Ringkasnya, anak hasil zina itu tidak dinasabkan kepada laki-laki yang menzinai ibunya (walaupun itu jadi suaminya). Konsekuensinya adalah:
1. Anak itu tidak berbapak.
2. Anak itu tidak saling mewarisi dengan laki-laki itu.
3. Bila anak itu perempuan dan di kala dewasa ingin menikah, maka walinya bukan laki-laki tadi, namun walinya adalah wali hakim, karena dia itu tidak memiliki wali.

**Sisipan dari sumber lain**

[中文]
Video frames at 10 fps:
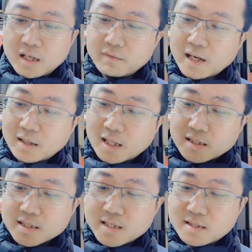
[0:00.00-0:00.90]
另外呢，它的
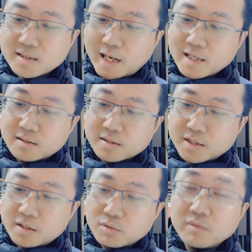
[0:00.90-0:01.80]
这个机身材质，
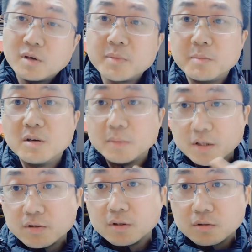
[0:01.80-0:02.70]
其实官方并没有
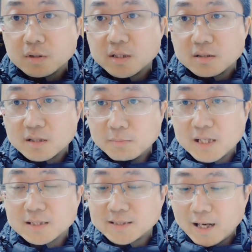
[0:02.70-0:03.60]
明确的说这是什么
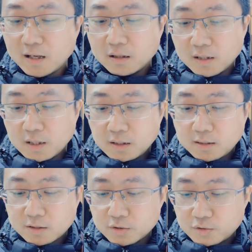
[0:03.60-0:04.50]
样的材料，
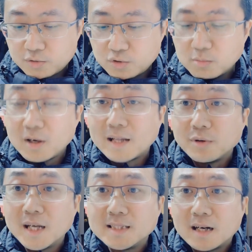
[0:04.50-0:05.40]
但是触摸感
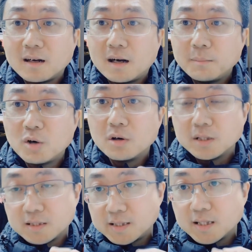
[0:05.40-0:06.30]
觉来讲啊，包括
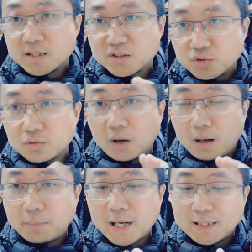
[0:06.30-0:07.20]
一些轻触
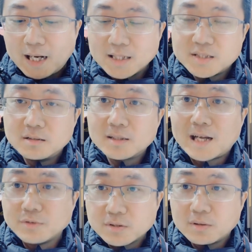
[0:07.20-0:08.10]
啊、拍打，其实能
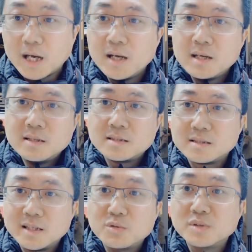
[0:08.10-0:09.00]
感觉出来，这
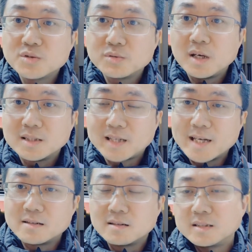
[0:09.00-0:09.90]
是一些工程塑料的
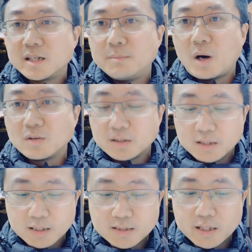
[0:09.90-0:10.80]
材质，这也保证
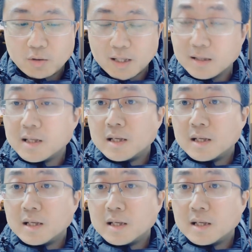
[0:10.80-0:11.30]
了这款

Karena itu, hindari zina dan jangan pernah melakukan perbuatan ini. Karena gara-gara zina, akhirnya nasab jadi rusak. Inilah akibat dari perbuatan zina. Setiap yang ditanam pasti akan dituai hasilnya. Jika yang ditanam keburukan, maka keburukan berikut pula yang didapat. Oleh karena itu, para salaf mengatakan,
مِنْ ثَوَابِ الحَسَنَةِ الحَسَنَةُ بَعْدَهَا، وَمِنْ جَزَاءِ السَّيِّئَةِ السَّيِّئَةُ بَعْدَهَا
“Di antara balasan kebaikan adalah kebaikan selanjutnya dan di antara balasan kejelekan adalah kejelekan selanjutnya.”(Tafsir Al Qur'an Al Azhim, Ibnu Katsir)
Semoga Allah senantiasa memberi taufik, memberikan kita kekuatan untuk menjalankan perintah-Nya dan menjauhi setiap larangan-Nya.